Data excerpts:
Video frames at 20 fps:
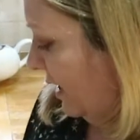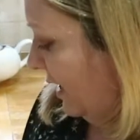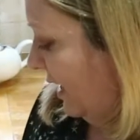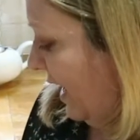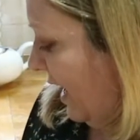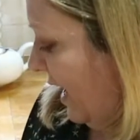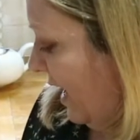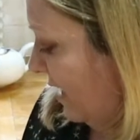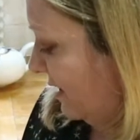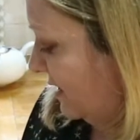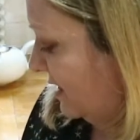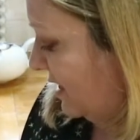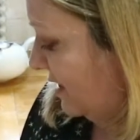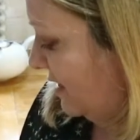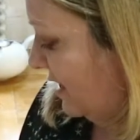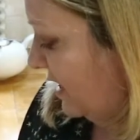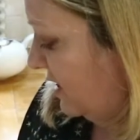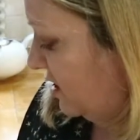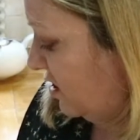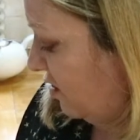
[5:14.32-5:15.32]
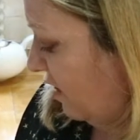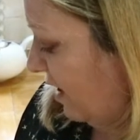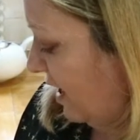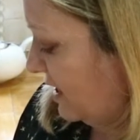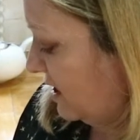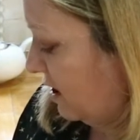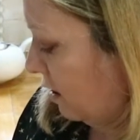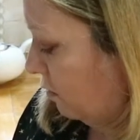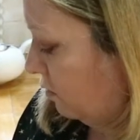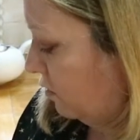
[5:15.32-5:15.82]
get, so these
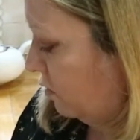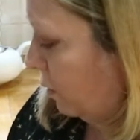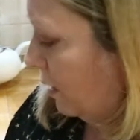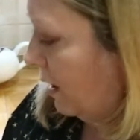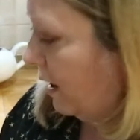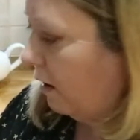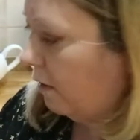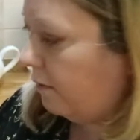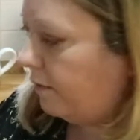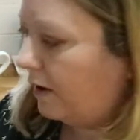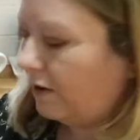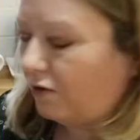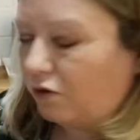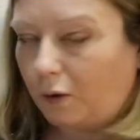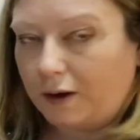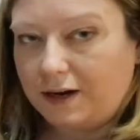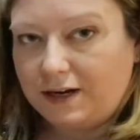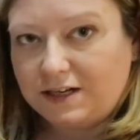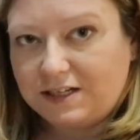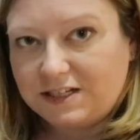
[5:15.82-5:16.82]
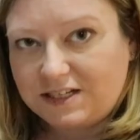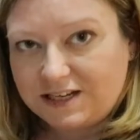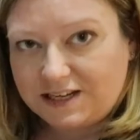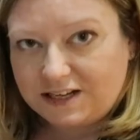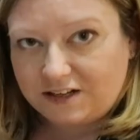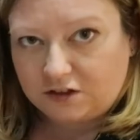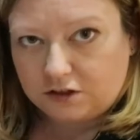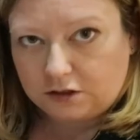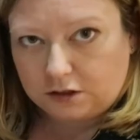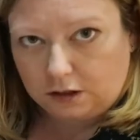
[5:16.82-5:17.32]
trays hold 12,
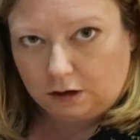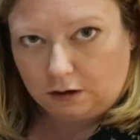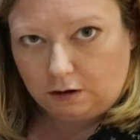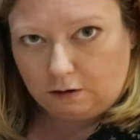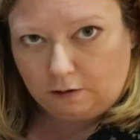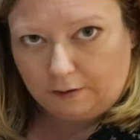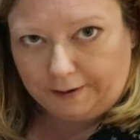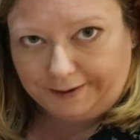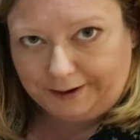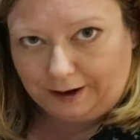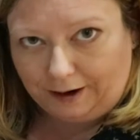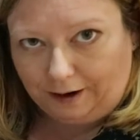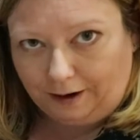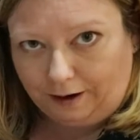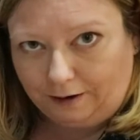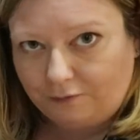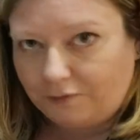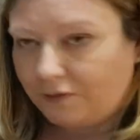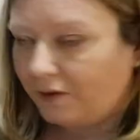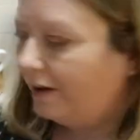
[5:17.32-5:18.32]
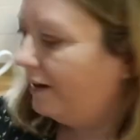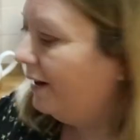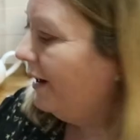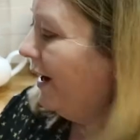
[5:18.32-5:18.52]
22 and a half.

ASSIGNED TASK: Repeat the records above word for word, apart from the pictures.

YOUR RESPONSE:
Video frames at 20 fps:
[5:14.32-5:15.32]
[5:15.32-5:15.82]
get, so these
[5:15.82-5:16.82]
[5:16.82-5:17.32]
trays hold 12,
[5:17.32-5:18.32]
[5:18.32-5:18.52]
22 and a half.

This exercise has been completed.